Lemma 21.48.8. Let $(\mathcal{C}, \mathcal{O})$ be a ringed site. Let $(K_ n)_{n \in \mathbf{N}}$ be a system of perfect objects of $D(\mathcal{O})$. Let $K = \text{hocolim} K_ n$ be the derived colimit (Derived Categories, Definition 13.33.1). Then for any object $E$ of $D(\mathcal{O})$ we have

\[ R\mathop{\mathcal{H}\! \mathit{om}}\nolimits (K, E) = R\mathop{\mathrm{lim}}\nolimits E \otimes ^\mathbf {L}_\mathcal {O} K_ n^\vee \]

where $(K_ n^\vee )$ is the inverse system of dual perfect complexes.

Proof.
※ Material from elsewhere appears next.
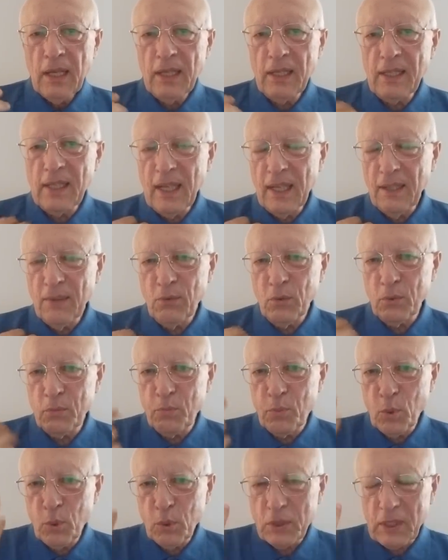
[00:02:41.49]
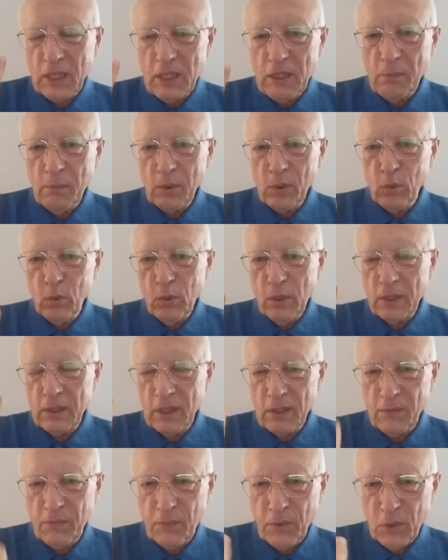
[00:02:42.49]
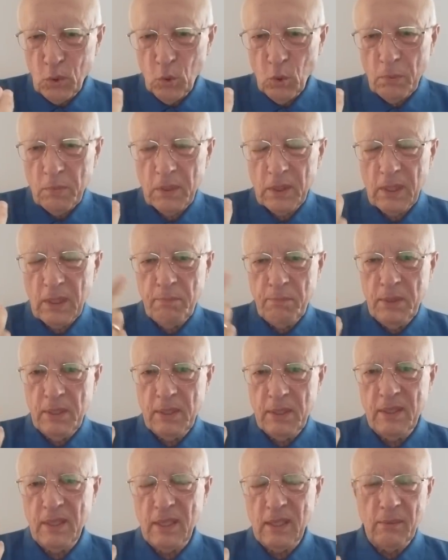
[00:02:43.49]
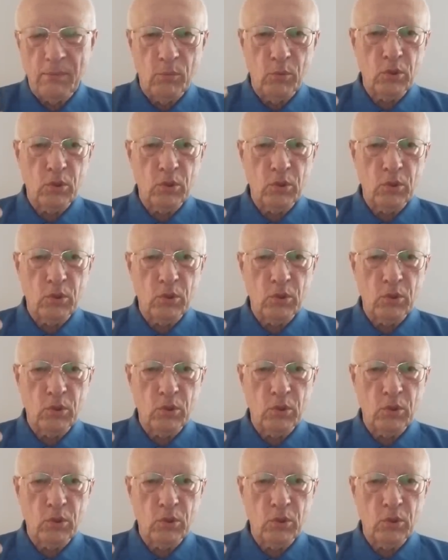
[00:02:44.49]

Я вот просто не могу этот феномен объяснить.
By Lemma 21.48.4 we have $R\mathop{\mathrm{lim}}\nolimits E \otimes ^\mathbf {L}_\mathcal {O} K_ n^\vee = R\mathop{\mathrm{lim}}\nolimits R\mathop{\mathcal{H}\! \mathit{om}}\nolimits (K_ n, E)$ which fits into the distinguished triangle

\[ R\mathop{\mathrm{lim}}\nolimits R\mathop{\mathcal{H}\! \mathit{om}}\nolimits (K_ n, E) \to \prod R\mathop{\mathcal{H}\! \mathit{om}}\nolimits (K_ n, E) \to \prod R\mathop{\mathcal{H}\! \mathit{om}}\nolimits (K_ n, E) \]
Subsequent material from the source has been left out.